You don’t have to change your thoughts about anything.
It’s totally valid to keep the thought “I have no hard evidence but I think this person is lying to me, so I’m going to stop hanging out with them.”
You are allowed to think any thought you want.
The point is to get as much perspective as you can by teasing out the circumstance and deciding how to think and feel on purpose.
Whether it comes from your intuition, the internet, your sense of smell, anything.
You don’t need a reason or an excuse to do what you want to do.
You can just not go out with someone again because you don’t really like them.
Or quit a job because you want to.
Or fire a client because you’d prefer firing them to coaching yourself about it.
You don’t need to justify your decision as “intuition” or anything other than what it is: An optional thought you are choosing to keep because you want to. Women are socialized to think they need a good reason to be allowed to exist, much less to do what they want.
But you don’t.
So ask yourself this: If I didn’t think intuition had magical powers to tell me the right decision and I was never going to be mean to myself or regret my choices in the future – if every choice and experience was just a way to grow and learn and evolve – would it even matter if intuition exists or not?

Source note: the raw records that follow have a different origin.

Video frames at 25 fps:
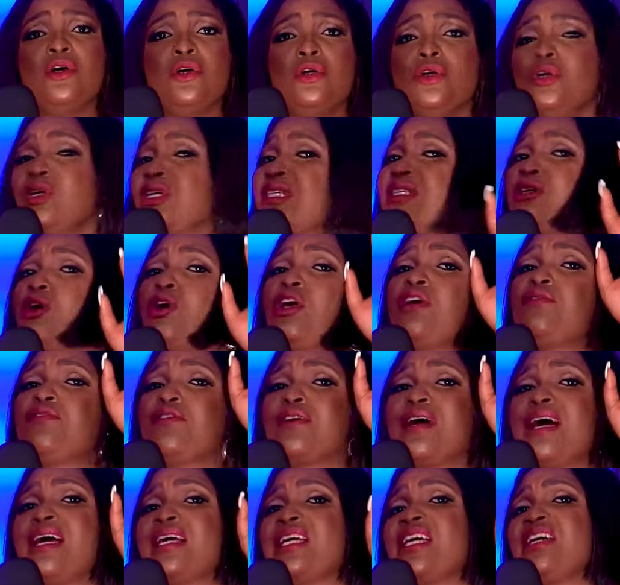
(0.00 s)
If you
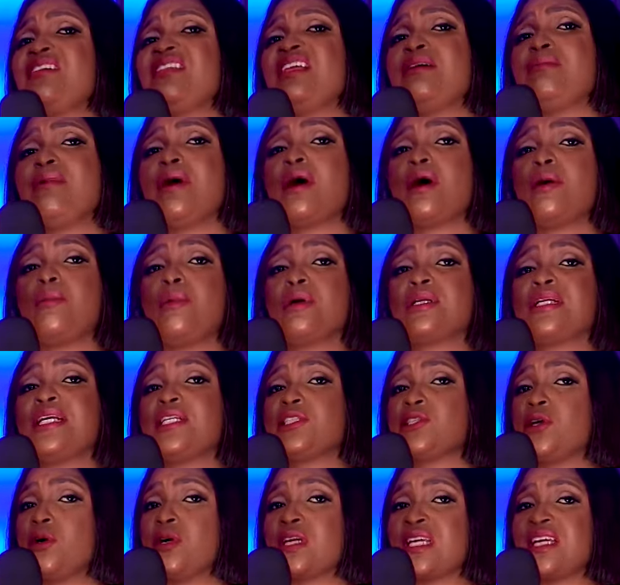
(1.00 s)
can give them
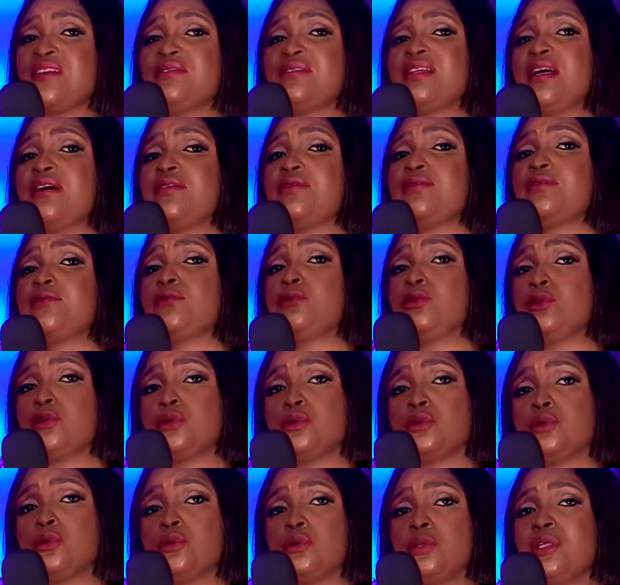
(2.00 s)
accommodation, give them food,
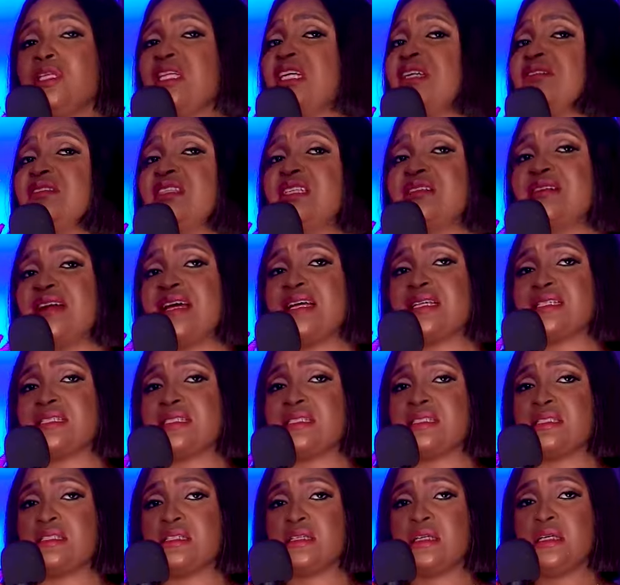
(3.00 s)
leave the
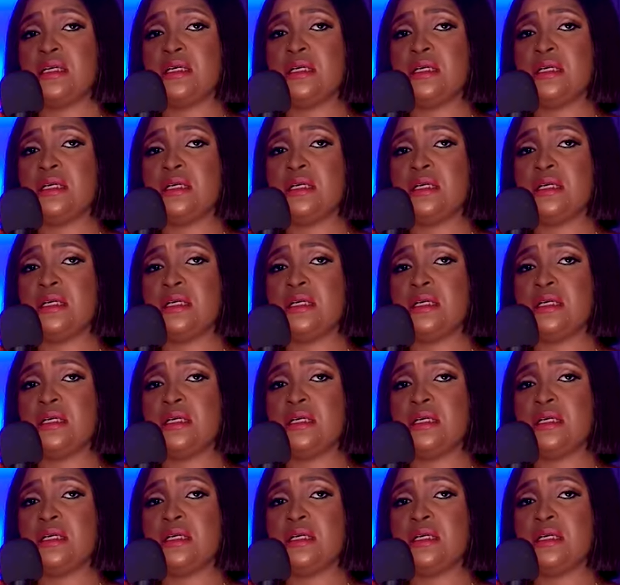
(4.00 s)
rest.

And paradoxically, the less you judge yourself for where your thoughts are coming from, the more you will be able to actually connect with your intuition.
The more you leave it alone and stop trying to control it or interrogate it, the more it will point you toward circumstances that it notices and observes, giving you the chance to be curious and coach yourself on what you notice.
Intuition doesn’t tell you what to do. It just helps you perceive what IS.
You still have to coach yourself on that perception.
Start with coaching yourself, and let your intuition come to you if it wants to.